[The input Boundary: Start]
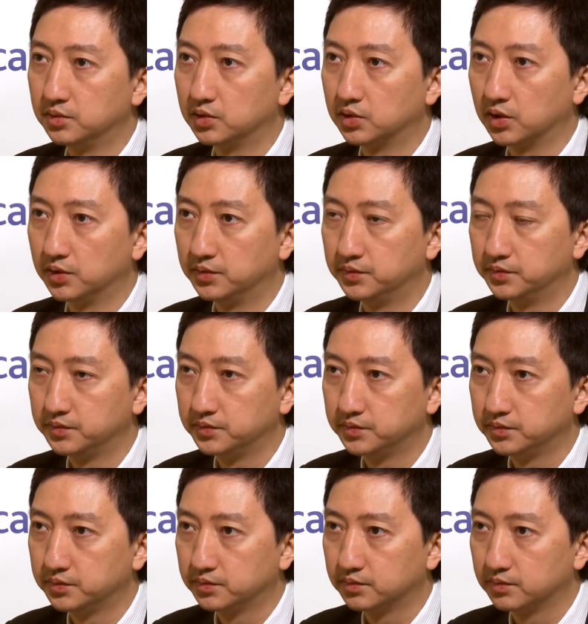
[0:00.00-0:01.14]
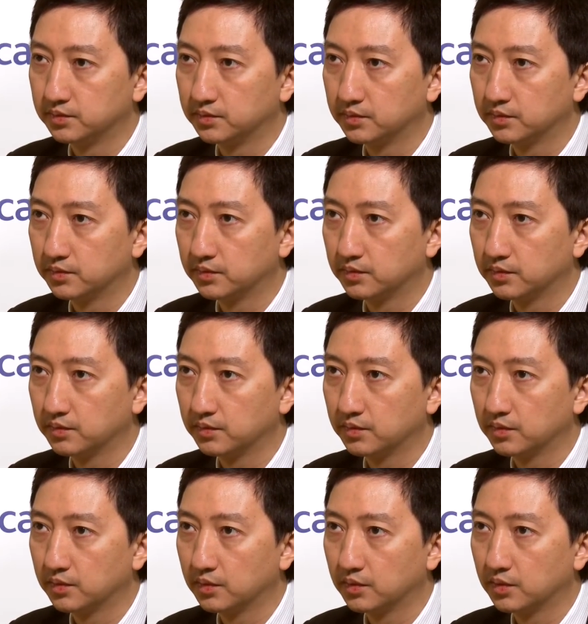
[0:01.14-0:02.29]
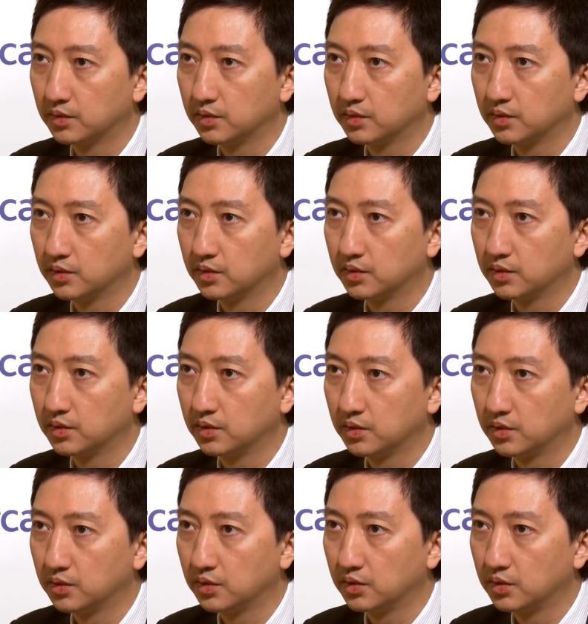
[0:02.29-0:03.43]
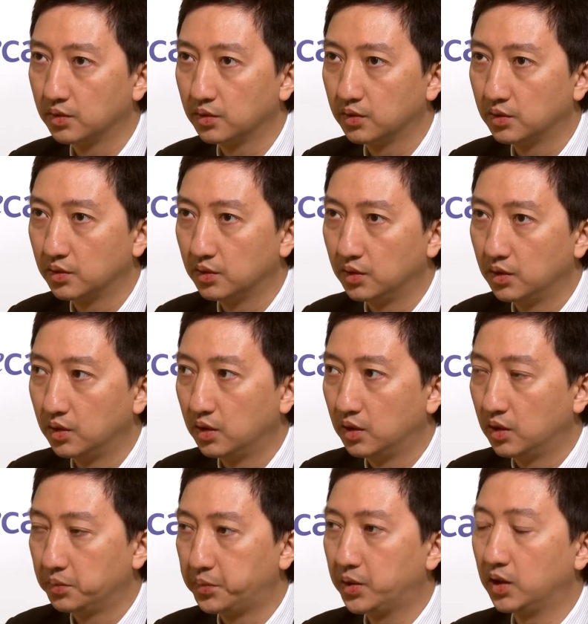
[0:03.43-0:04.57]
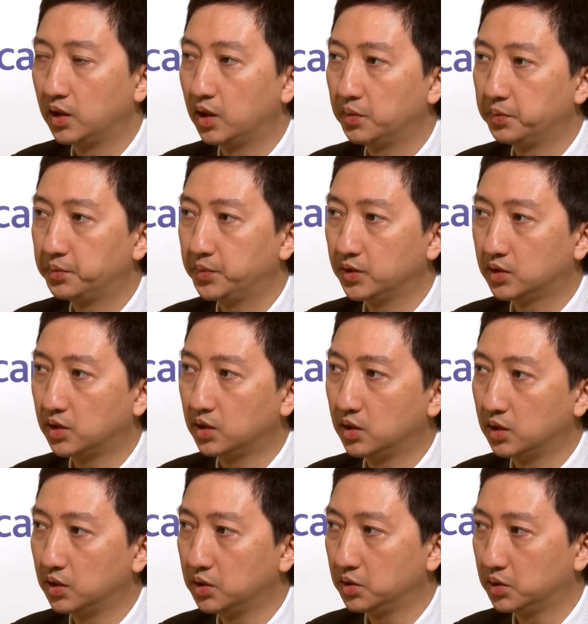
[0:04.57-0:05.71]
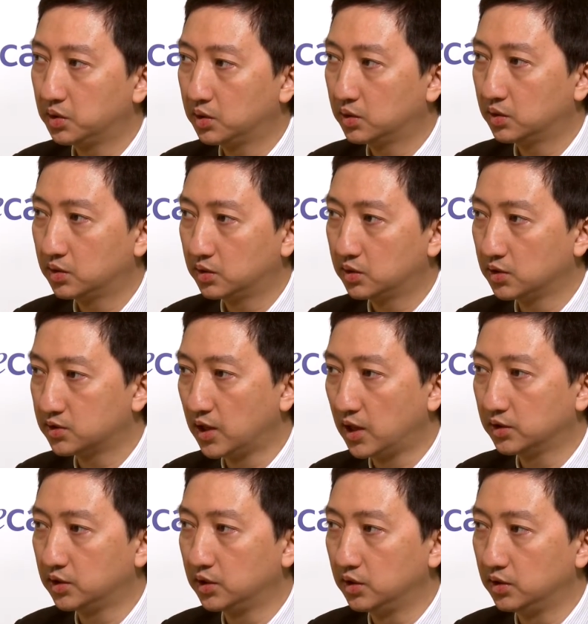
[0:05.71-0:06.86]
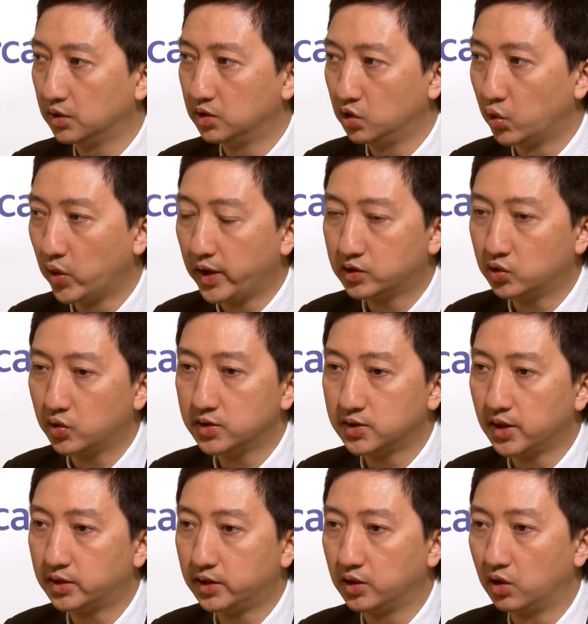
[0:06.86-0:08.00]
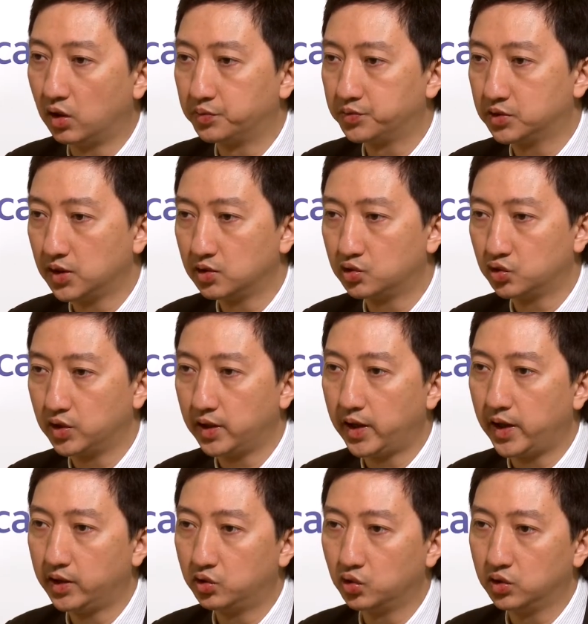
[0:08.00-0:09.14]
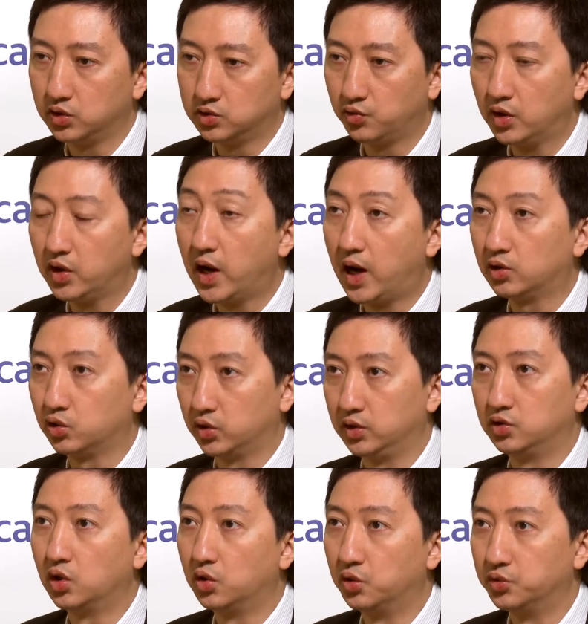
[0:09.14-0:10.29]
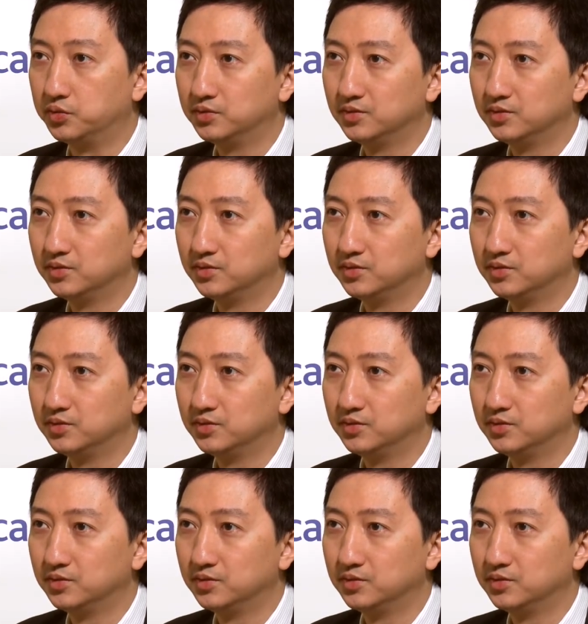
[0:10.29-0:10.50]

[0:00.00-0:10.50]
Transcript: Okay. Well, we look forward to more results from the phase three study when they are over. But, but uh, the study in the neoadjuvant setting of stage 3 and 2 is very hard to enroll.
[The input Boundary: End]
A picture must not appear in the copy. Transcribe exactly the lines from the one with "[0:09.14-0:10.29]" through the final line of the entries, both included, and no more.

Result of the task –
[0:09.14-0:10.29]
[0:10.29-0:10.50]

[0:00.00-0:10.50]
Transcript: Okay. Well, we look forward to more results from the phase three study when they are over. But, but uh, the study in the neoadjuvant setting of stage 3 and 2 is very hard to enroll.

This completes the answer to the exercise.